“I don’t know how I win. As a fact, I don’t care how I win, if I win, beyond winning by clean methods and not asking favors”
Said Frank Chance, as part of a series of syndicated articles by Chicago journalist Joseph B. Bowles which asked some of baseball’s biggest stars to talk about “How I Win.”
“It is all in the man himself. There are many great ballplayers who are not winning ballplayers…I know I go into a game confident of winning and the confidence never ends. The harder they beat us the harder I work and if a manager keeps working and fighting all the time his players will be with him. If he quits or weakens, his men will do the same. I try to get the best work out of myself and my players, to fight and keep fighting to the finish, and then try to forget the game and work for the next one.”
He said remembering the previous day’s game “is a bad thing,” and explained how he prepared for games:
“The first thing to do is to study the weaknesses of the other club and to recognize its strength and then, allowing for its greatest strength and least weakness, to figure out how to beat it at its best.
“I make a close study of opposing pitchers and plan the attack upon the weakest point of the other team.
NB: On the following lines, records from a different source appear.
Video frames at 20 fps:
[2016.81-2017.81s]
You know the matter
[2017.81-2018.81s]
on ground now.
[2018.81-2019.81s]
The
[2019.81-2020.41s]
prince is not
I always give the opposing team credit for having brains enough to strike our weakest point and try to fortify that point by adapting the team work to the conditions.”
Chance said “the hardest work” of a manager was how to use pitchers:
“I want to know exactly the condition of the pitcher who is going to work, and if there are two or three in top condition, I study which one is best against the team we are to play.”
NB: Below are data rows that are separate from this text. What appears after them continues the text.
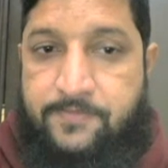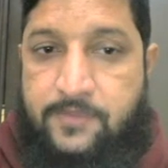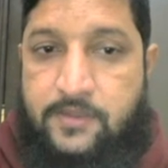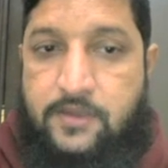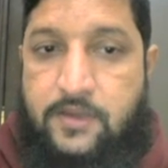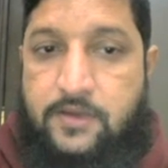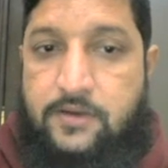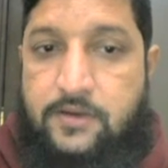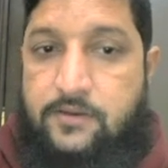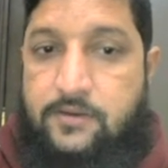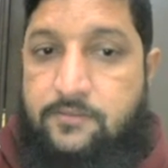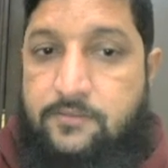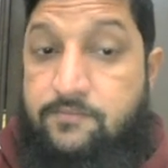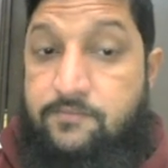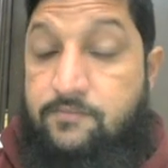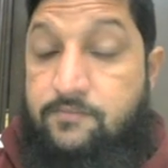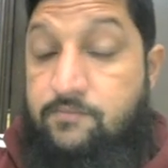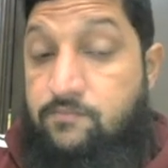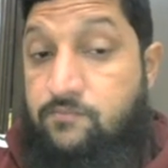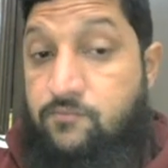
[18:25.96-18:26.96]
Enter.
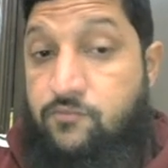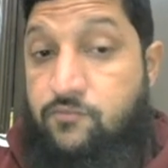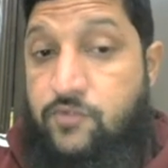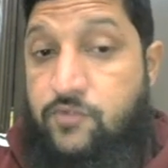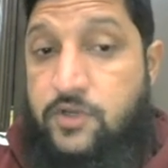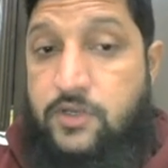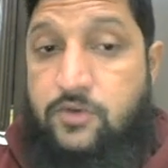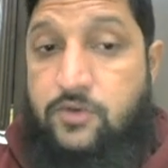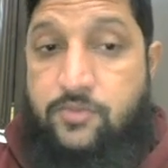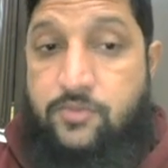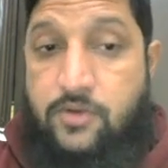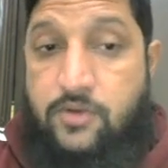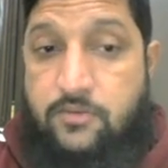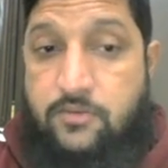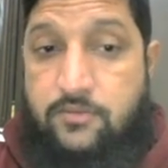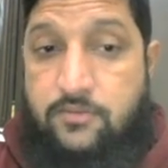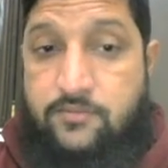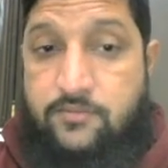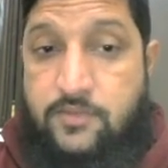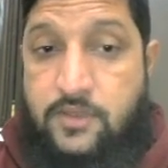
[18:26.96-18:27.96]
No
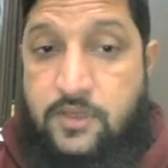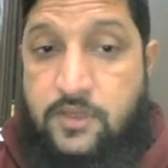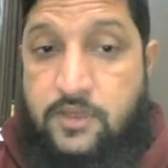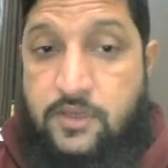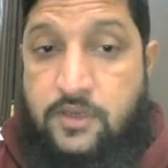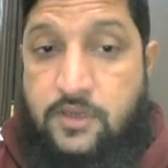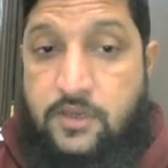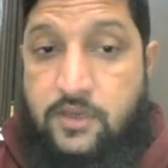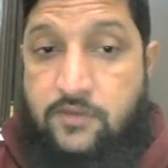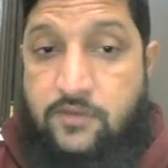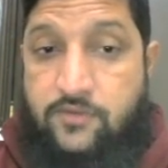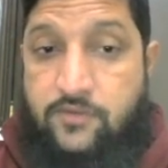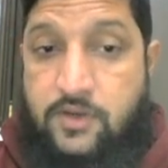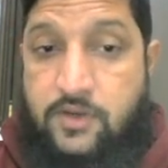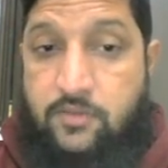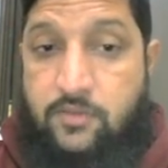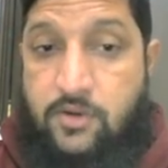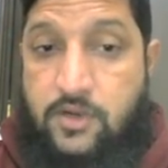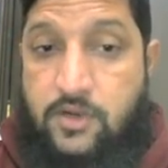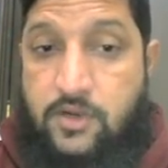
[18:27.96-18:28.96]
problem. If I
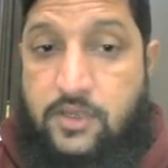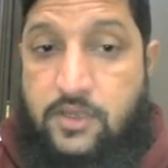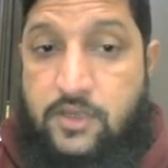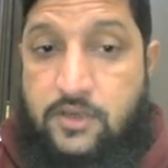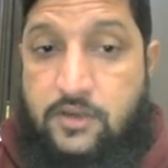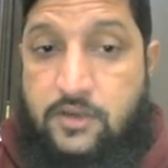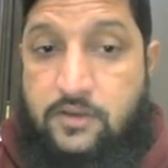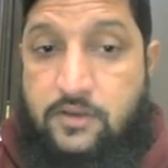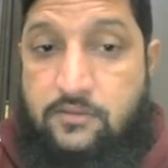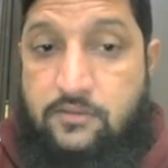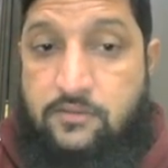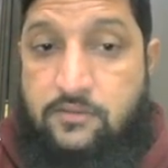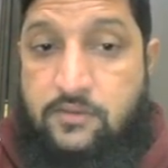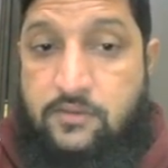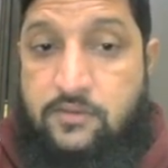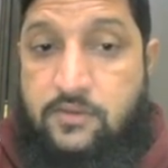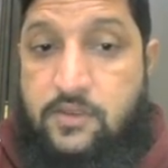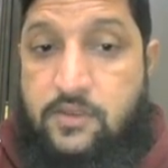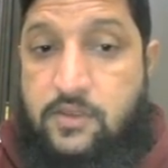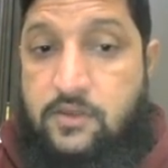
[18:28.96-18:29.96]
double click here,
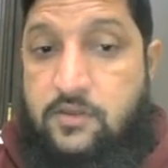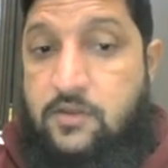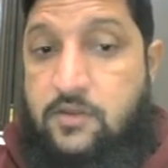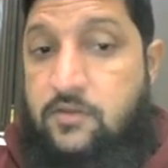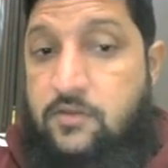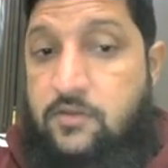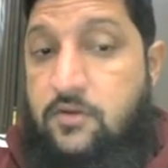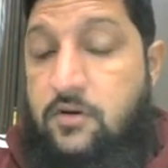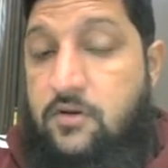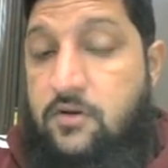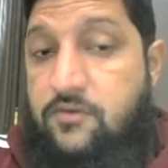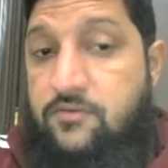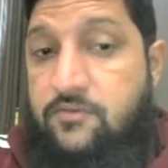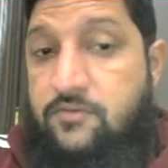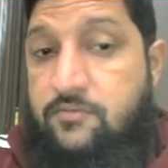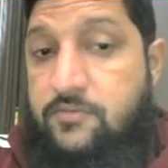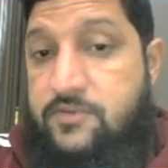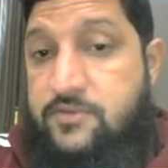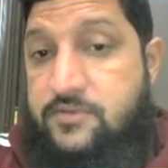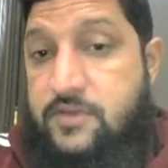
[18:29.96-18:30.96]
see here there is a lot of
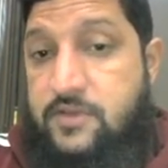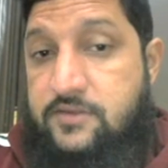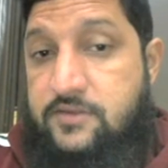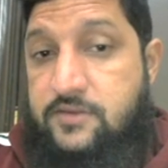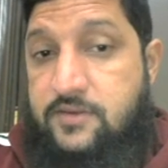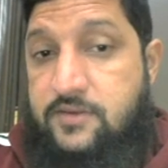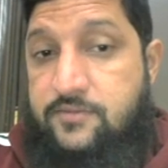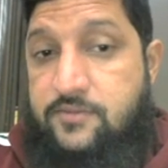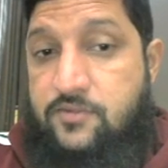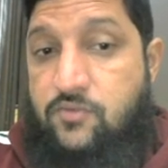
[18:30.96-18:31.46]
mistakes.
During a game, he said he tried “to outguess the other said all the time and to do things and have my men do things,” that would not be expected:
“I believe in taking chances at bat, in the field, and especially on the bases, and I think taking chances with men in games has won for me…I and my team have won because we have worked harder and more earnestly to win than other teams have. It isn’t ‘swelled headedness’ to say that. We have worked all the time and I believe that hard work and constant practice, condition and working together for the good of the team rather than for the good of ourselves, has been the secret of the past successes of the Cubs.”
Chance won his final pennant that season.